APRA Prudential Standard SPS 515: Right Member, Right Outcome
APRA has finalised its requirements for how superannuation funds will need to assess the outcomes they deliver to their members. It has released Prudential Standard SPS 515 Strategic Planning and Member Outcomes and one of two supporting practice guides, SPG 515 Strategic and Business Planning.
APRA is developing a heat map approach to look at how every member cohort/product is performing against a range of measures for quality outcomes that are in members best interests. The objective is to lift industry practices and drive improvement in the way super funds help all cohorts of members achieve their varying retirement income objectives[1].

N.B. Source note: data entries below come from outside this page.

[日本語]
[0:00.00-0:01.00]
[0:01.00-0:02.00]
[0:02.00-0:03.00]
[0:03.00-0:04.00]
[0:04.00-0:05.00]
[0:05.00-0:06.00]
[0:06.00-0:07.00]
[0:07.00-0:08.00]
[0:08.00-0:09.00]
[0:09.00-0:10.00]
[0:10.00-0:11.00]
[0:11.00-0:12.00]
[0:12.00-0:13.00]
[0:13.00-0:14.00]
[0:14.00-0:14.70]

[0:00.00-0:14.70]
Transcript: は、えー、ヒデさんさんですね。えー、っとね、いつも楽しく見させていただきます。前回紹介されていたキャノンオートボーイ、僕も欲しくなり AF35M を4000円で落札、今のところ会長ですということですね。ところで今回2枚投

Substantial changes have been made to the second practice guide, SPG 516 Outcomes Assessment. This has been renamed SPG 516 Business Performance Review and released for further consultation.
Funds have discretion to determine cohorts to best reflect their membership, so long as all members are covered in at least one cohort. APRA suggests considering things like age, gender, balance size, lifecycle stage, product type, investment choice, occupation-type as examples.

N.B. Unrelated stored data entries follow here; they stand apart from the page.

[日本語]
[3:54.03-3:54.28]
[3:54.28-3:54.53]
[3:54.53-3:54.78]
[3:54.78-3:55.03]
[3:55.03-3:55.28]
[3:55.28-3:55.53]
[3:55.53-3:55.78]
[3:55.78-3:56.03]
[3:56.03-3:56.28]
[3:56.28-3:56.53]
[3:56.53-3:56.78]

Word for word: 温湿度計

APRA is clear that products which perform well in terms of net returns alone may still not deliver quality outcomes to all members within that product[2].

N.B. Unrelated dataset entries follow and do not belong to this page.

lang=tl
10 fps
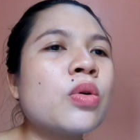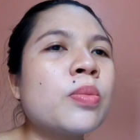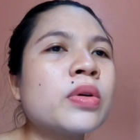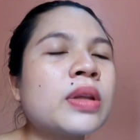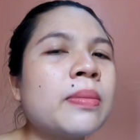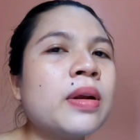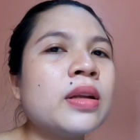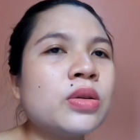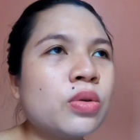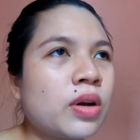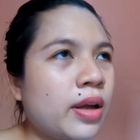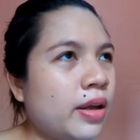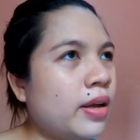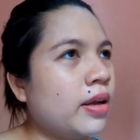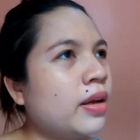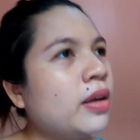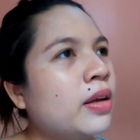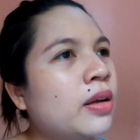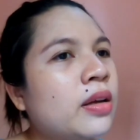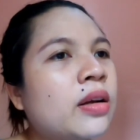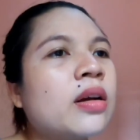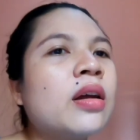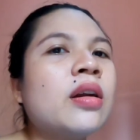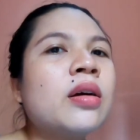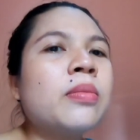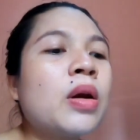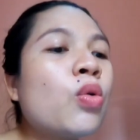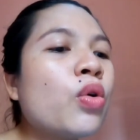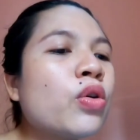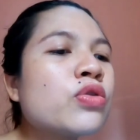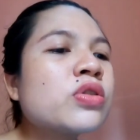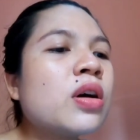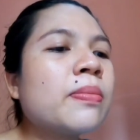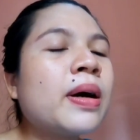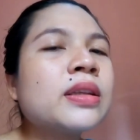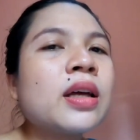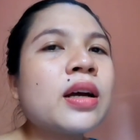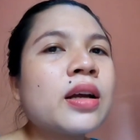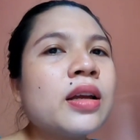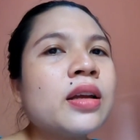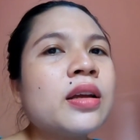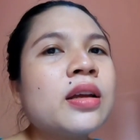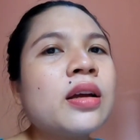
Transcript: komportable dito kay kanang maluoy ko sa bata kayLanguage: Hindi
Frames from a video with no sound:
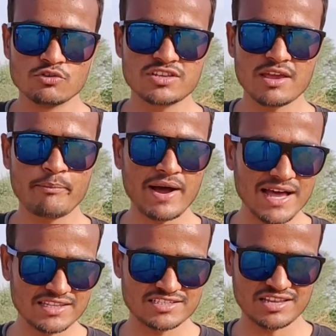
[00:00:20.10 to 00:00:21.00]
उसके
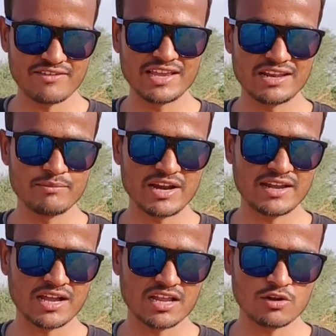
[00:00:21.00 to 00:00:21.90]
बाद इस शेविंग क्रीम का
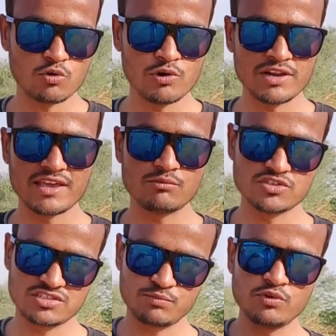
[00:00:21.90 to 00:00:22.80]
ढक्कन खोल के हम
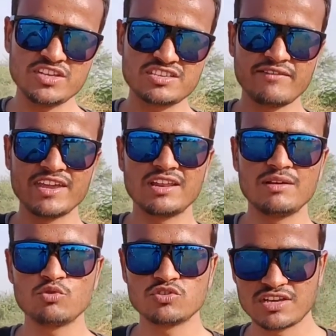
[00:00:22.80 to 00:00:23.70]
उस पूरी शेविंग
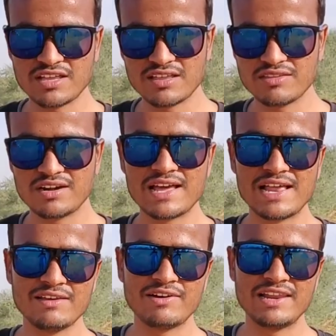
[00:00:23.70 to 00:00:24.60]
क्रीम को उसके अंदर
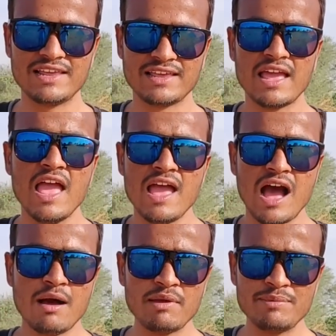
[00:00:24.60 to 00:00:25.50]
डालने वाले हैं
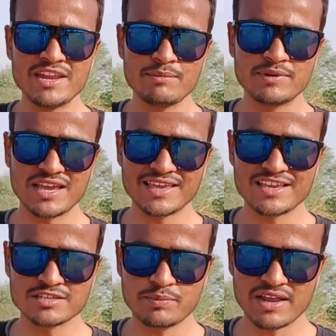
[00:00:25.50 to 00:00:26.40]
हमें भी नहीं पता कि
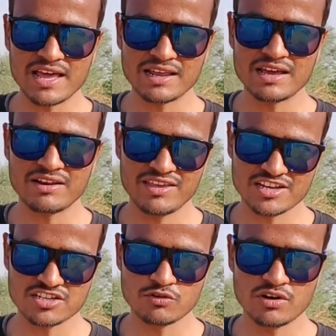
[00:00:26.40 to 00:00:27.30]
किस प्रकार का
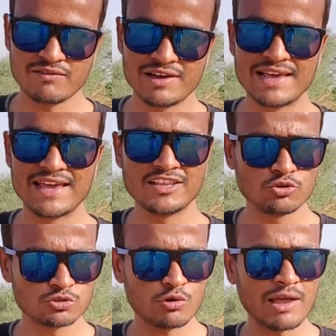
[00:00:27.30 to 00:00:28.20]
रिएक्शन होने वाला है ये
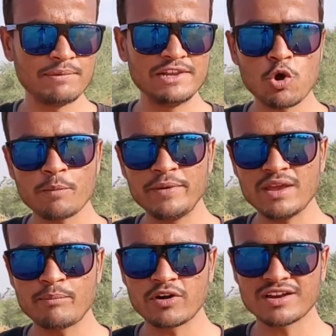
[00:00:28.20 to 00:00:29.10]
दोस्तों काफ़ी
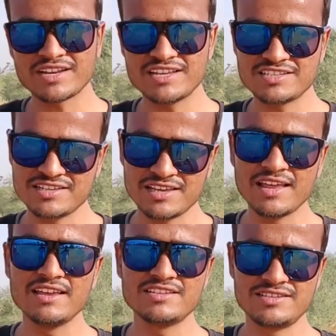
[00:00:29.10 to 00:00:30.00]
लोकप्रिय प्रोडक्ट है
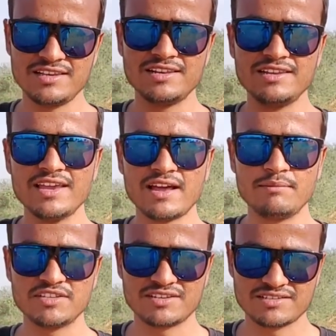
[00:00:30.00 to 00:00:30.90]
इसके इसीलिए
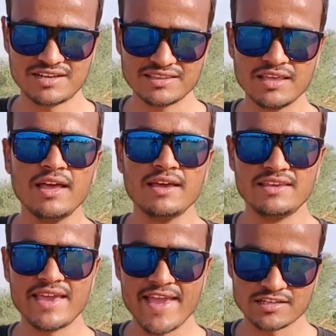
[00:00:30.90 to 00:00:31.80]
हम इसके साथ
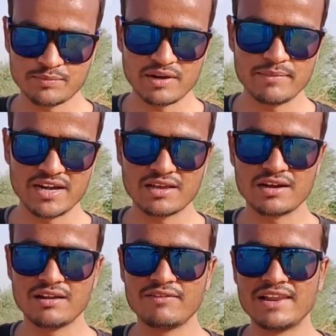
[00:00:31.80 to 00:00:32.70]
ये एक्सपेरिमेंट
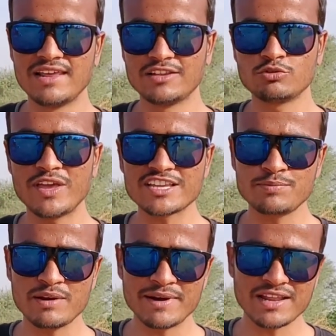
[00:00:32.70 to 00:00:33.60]
करने वाले हैं तो
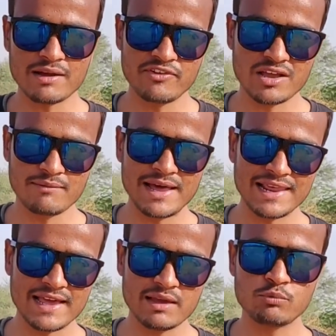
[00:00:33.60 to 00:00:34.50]
एक्सपेरिमेंट काफ़ी कमाल
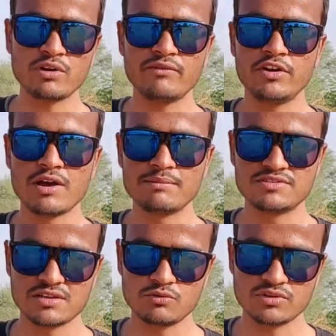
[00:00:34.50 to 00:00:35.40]
का है पूरा वीडियो आप
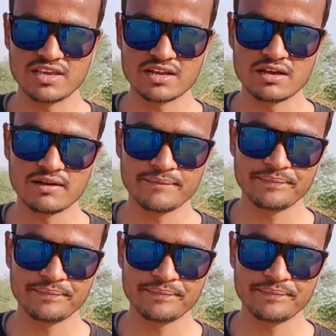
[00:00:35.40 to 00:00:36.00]
ज़रूर देखना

As an example, take the account-based pension being sold to a member whose objective is to produce income for life. As actuaries, we know that half of the fund’s members will live beyond their life expectancy. The longer living cohort (i.e the healthier and/or luckier ones) will get a worse outcome from an account-based pension than if they invest in a lifetime pension* which earns the same investment performance.
Consider the chart below. It shows how many of a group of 1,000 male members currently aged 65 are expected to live to each future age. The members to the right of the red line (average life expectancy) would get a better outcome if their super fund offered a longevity protection feature. In fact, SIS Act sections 52(11)(a) and 52(7)(a) seem to require funds to offer a longevity insurance feature to be acting in the best interests of their longer living half of members.

The APRA member outcomes standards come into force from 1 January 2020 and will require an annual performance review.
A pure account-based pension is simply not in the best interests of the longer living cohort of members – given that longevity protection insurance is available as a feature and the member can stay in their preferred investment option.